Колесов, глупо улыбаясь, говорил о секвенциях. Дескать, смотри, Кондратий, на тональности обрати внимание...
- Пидорасы! - ревел Гринчук. - У меня такое впечатление, что меня хоронят!
- Это реквием, Гринчук. Моцарт написал. Знаешь Моцарта?
- Да мне похуй! Сами пейте свое пиво, я не могу в такой обстановке...
- Уёбывай! - засмеялся я.
- Мне завтра щит ковать, - Гринчук сделал вид, что не слышит, - а тут эта хуйня. Поставьте лучше "Перекрёсток" или "Stray Cats".

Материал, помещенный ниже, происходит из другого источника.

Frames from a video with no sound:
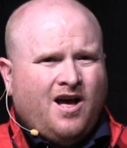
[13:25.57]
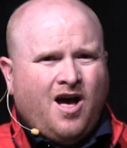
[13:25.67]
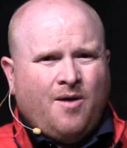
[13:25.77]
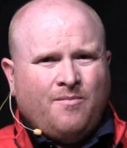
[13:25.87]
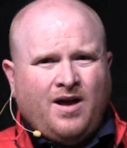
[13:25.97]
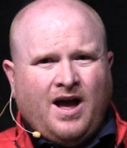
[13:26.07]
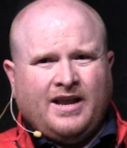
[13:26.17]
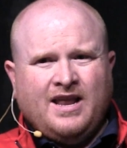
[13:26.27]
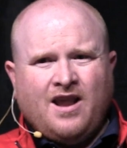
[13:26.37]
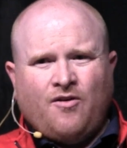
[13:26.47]

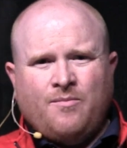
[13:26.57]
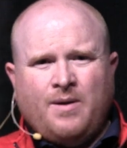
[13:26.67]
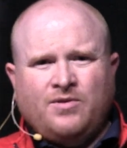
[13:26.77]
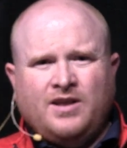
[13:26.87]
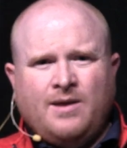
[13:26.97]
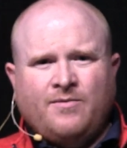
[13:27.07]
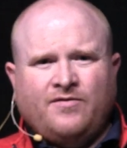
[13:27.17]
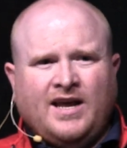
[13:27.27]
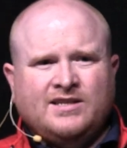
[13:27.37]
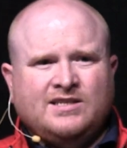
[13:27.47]
I cannot remember the name
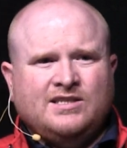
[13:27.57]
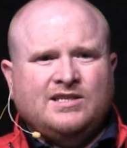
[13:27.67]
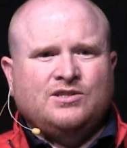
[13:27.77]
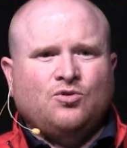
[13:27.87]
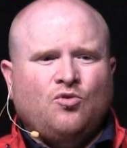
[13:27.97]
of the NCC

- А вот на этом моменте, - продолжил Колесов, - Моцарт кончился. Это уже другой чувак за него писал.
- Да, тоже, - говорю, - ничего.
Гринчук ушел в соседнюю комнату спать. Я открыл еще бутылку и сел слушать "Реквием" по-новой. Колесов, зевнув, достал из холодильника банку с огурцами и протянул мне: "Больше нет ничего, извиняй".
- Это ничего, - сказал я.
- Я, наверное тоже пойду, - сказал Колесов. - Завтра на учебу ехать.
Он ушел, а я сидел и слушал. В районе Sanctis я отложил пиво и направился в спальню. Гринчук лежал, укрывшись армейским с полосками одеялом, в луже лунного света. Я сел рядом и погладил Гинчука по щеке.
- М-мм, - сказал во сне Гринчук.
- Саша, Саша... - позвал я.
- Да, - четко сказал Гринчук.
- Ты комсомолец?
- Да, - грустно ответил Гринчук, - отъебись.
- Давай не расставаться никогда.
- Пошел на хуй! - громко крикнул Гринчук и бросил в меня стаканом...
Моцарт пел всю ночь. Я спал в кресле, убежденный, что Вагнер тоже очень и очень хорош.